**SUPPLIED RECORDS:**
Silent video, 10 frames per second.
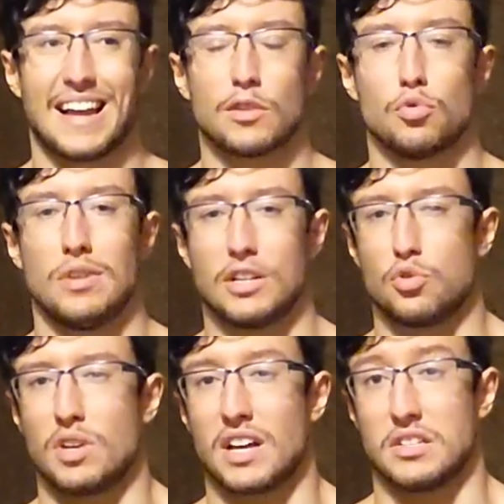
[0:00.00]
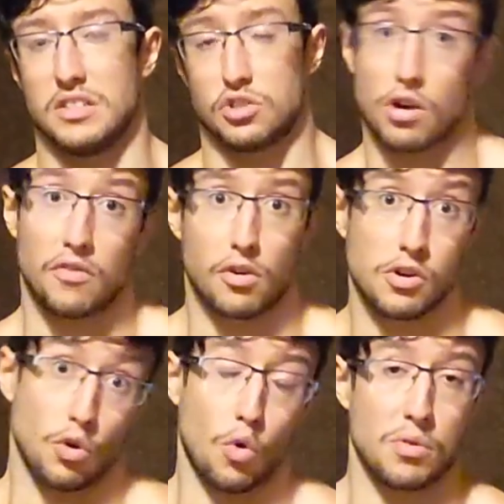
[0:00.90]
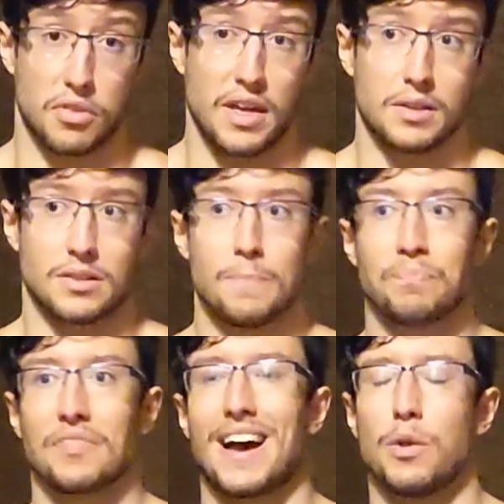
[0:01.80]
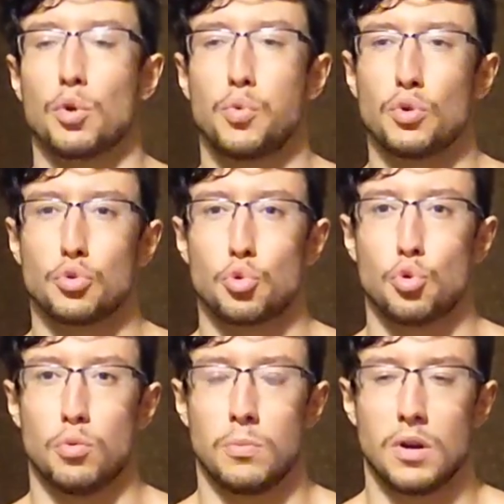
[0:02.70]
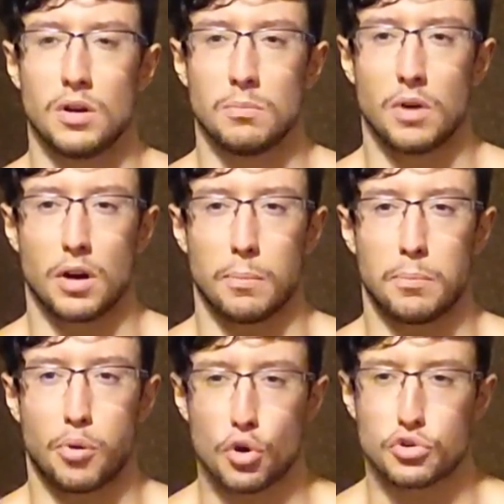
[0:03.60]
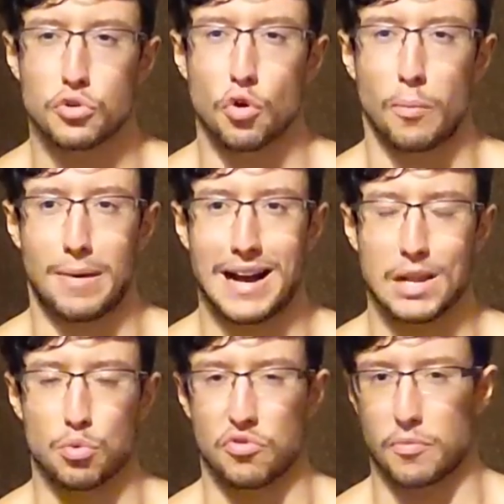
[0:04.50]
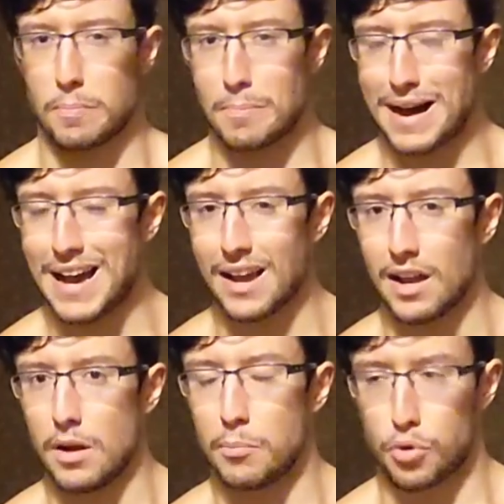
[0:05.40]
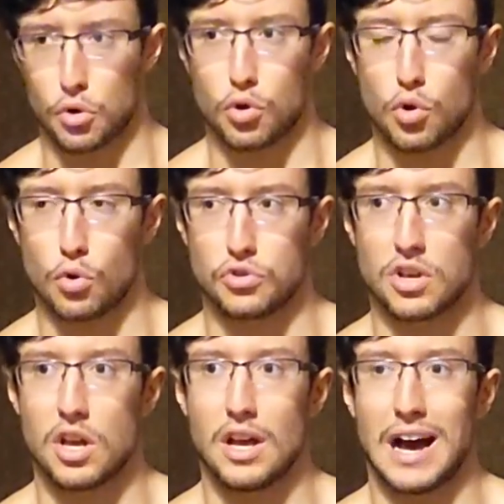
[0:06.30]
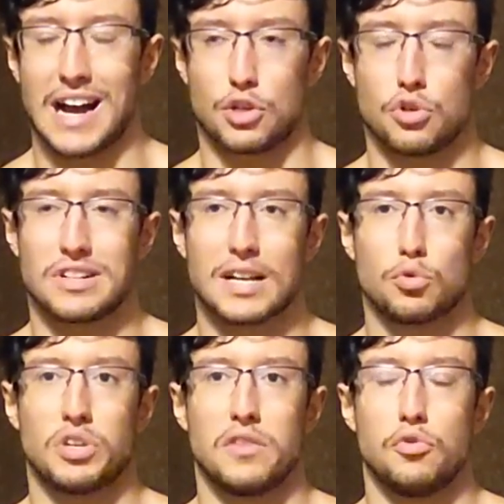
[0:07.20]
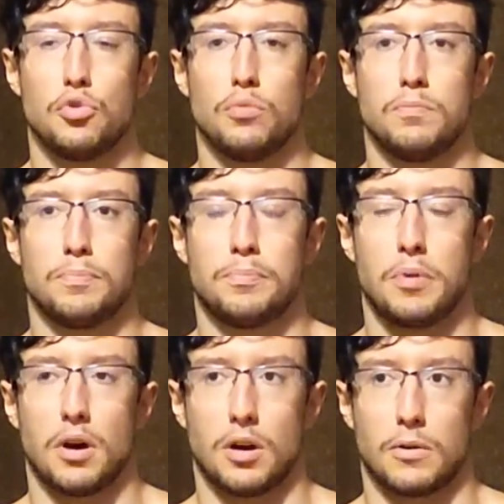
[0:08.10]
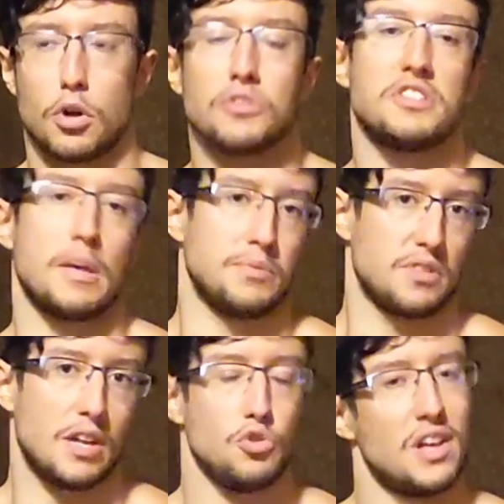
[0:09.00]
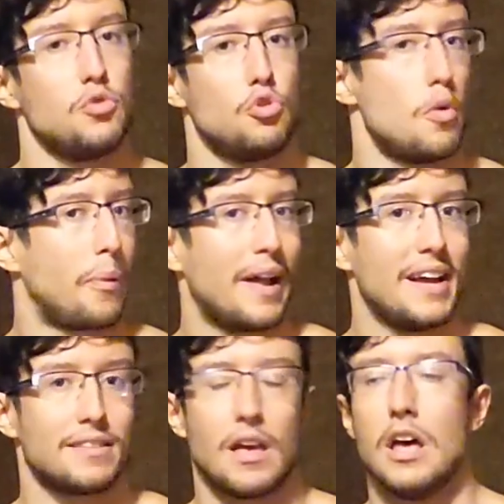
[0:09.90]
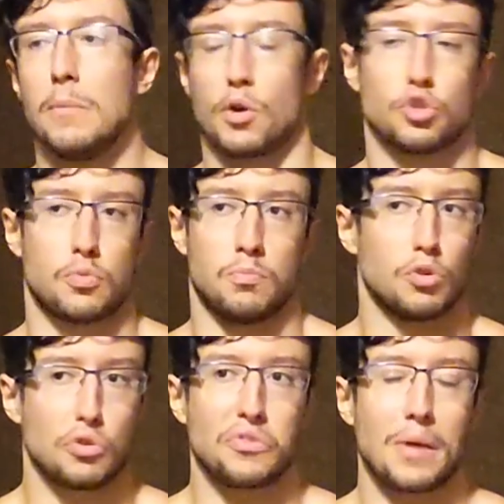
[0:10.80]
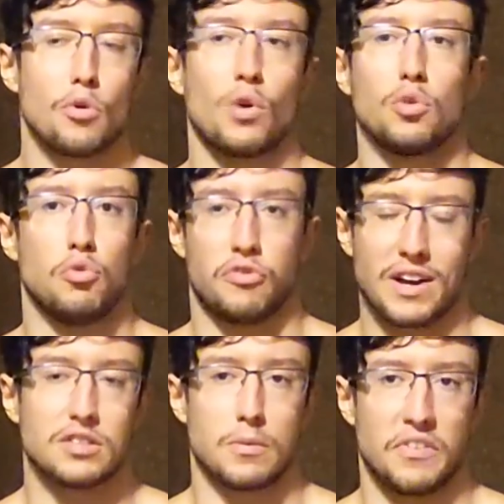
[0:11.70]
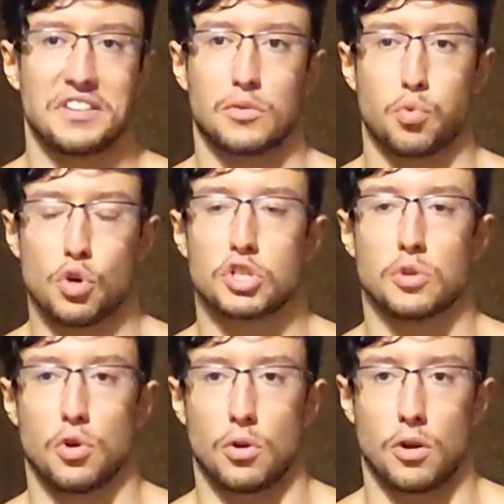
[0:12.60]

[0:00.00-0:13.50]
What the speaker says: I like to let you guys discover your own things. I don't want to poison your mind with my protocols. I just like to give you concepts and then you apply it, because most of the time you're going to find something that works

==

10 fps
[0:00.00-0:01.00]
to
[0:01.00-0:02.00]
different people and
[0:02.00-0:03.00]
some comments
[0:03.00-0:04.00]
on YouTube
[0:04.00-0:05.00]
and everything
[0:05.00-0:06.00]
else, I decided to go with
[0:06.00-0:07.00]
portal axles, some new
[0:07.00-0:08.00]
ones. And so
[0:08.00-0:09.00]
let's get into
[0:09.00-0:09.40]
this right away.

* * *

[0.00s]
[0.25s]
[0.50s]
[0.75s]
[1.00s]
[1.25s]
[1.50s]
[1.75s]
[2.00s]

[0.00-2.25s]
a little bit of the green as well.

**ACTIVITY:** Because only one stretch of the records is wanted, please output the lines from the one holding "Silent video, 10 frames per second." through the one holding "[0:00.00-0:13.50]" exactly, both included, and leave every picture out.

**REPLY:**
Silent video, 10 frames per second.
[0:00.00]
[0:00.90]
[0:01.80]
[0:02.70]
[0:03.60]
[0:04.50]
[0:05.40]
[0:06.30]
[0:07.20]
[0:08.10]
[0:09.00]
[0:09.90]
[0:10.80]
[0:11.70]
[0:12.60]

[0:00.00-0:13.50]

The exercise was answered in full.